この記事をまとめると
■軽油とは重油と区別するために付けられた名称だ
■おもにディーゼルエンジンの燃料として使われる
■軽油とは何か、ガソリンとの違いについて解説
ディーゼルエンジンは燃料の自由度が高い
軽自動車に軽油を入れる誤給油が毎年一定数発生しているが、そもそも軽油とは何か、理解している人は意外と少ない。軽油とは重油と区別するために付けられた名称であり、このふたつはおもにディーゼルエンジンの燃料として使われるために分類された石油から精製されたものだ。
ガソリンも同様に石油から精製されたもので、軽油よりもさらに軽質な揮発油というだけでなく、じつはかなり特性が異なる。
軽油や重油は自己着火性が高く、ディーゼルエンジンとの相性がいい。空気を圧縮して燃焼室内の温度を上昇させ&燃料を噴射させ、自己着火させるという仕組みだ。自己着火する燃料ならば、石油由来でなくても利用できるディーゼルエンジンは、燃料の自由度が高いエンジンだ。現在のトラック用のディーゼルエンジンは軽油仕様に最適化されたもの、ということなのである。
たとえば、大型船舶用のディーゼルエンジンはトラック用より回転数が低いから、ゆっくりと燃える重油を燃料としている。こうしてエンジンの特性に合わせて燃料を利用しているのだが、ガソリンエンジンと比べると、ディーゼルエンジンは空気をたくさん圧縮した状態にして燃料を噴射し、その燃焼エネルギーだけでなく、その燃焼によって発生した熱を残った空気を膨張させることにも利用できる。だからディーゼルエンジンはガソリンエンジンより熱効率が高いというわけだ。
一方、ガソリンエンジンは火花点火機関とも呼ばれ、圧縮した混合気に火花で着火して燃焼させる。この仕組みでは自己着火性よりも、引火性の高い燃料のほうが相性はいい。石油を蒸留して作り出された燃料のなかでもガソリンは揮発性が高く、引火点はマイナス40℃以下といわれており、空気と混ざって気化するとわずかな火気でも燃焼する。
ただし、ノッキング(異常燃焼)を防止するためにも混合気の圧縮は11対1から12対1程度までに留められているから、1回の燃焼によって生み出される力(トルク)はディーゼルエンジンよりも低くなってしまう。だからガソリンエンジンではエンジン回転数を高めて、同じ時間内に燃焼回数を増やすことでパワー(仕事量)を稼いでいるのだ。
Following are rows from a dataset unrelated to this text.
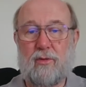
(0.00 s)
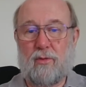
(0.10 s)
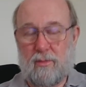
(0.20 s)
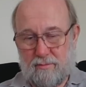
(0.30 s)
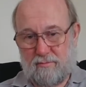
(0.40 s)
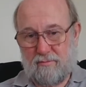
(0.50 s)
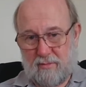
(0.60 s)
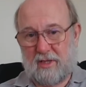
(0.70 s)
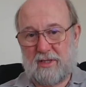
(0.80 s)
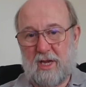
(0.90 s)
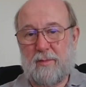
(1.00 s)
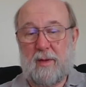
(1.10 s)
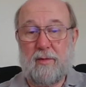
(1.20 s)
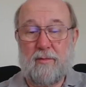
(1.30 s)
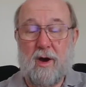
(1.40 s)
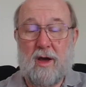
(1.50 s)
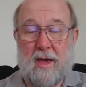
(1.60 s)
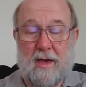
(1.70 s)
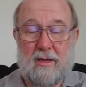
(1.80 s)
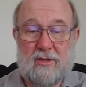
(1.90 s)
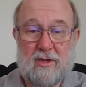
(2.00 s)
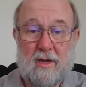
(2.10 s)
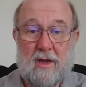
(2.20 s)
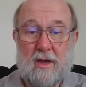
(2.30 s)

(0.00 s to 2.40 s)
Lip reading: or let's say people my age,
ただし、ガソリンエンジンは基本的に燃焼室内の混合気をすべて燃やすことが基本となる。リーンバーンは理論空燃比(14.7:1=空気と燃料の混合比率で完全燃焼の値)よりも薄い混合気を燃焼させるものだが、通常のガソリンエンジンであれば、1〜2割薄い混合気を燃やすのがせいぜいで、それも一定回転の巡行や緩加速程度の領域までの話だ。
ディーゼルエンジンは燃やしたい燃料を噴射するだけなので、負荷に応じて燃料の増減が可能だ。ただし、大きな力が必要なときにはたくさんの燃料を噴射するが、全部がキレイに燃え切らなければ煤が発生してしまう。これが黒煙となってしまうのだが、DPF(ディーゼルパティキュレートフィルター=黒煙を回収するフィルター)によってキャッチして再燃焼させることで、クリーンな排気ガスを実現しているのである。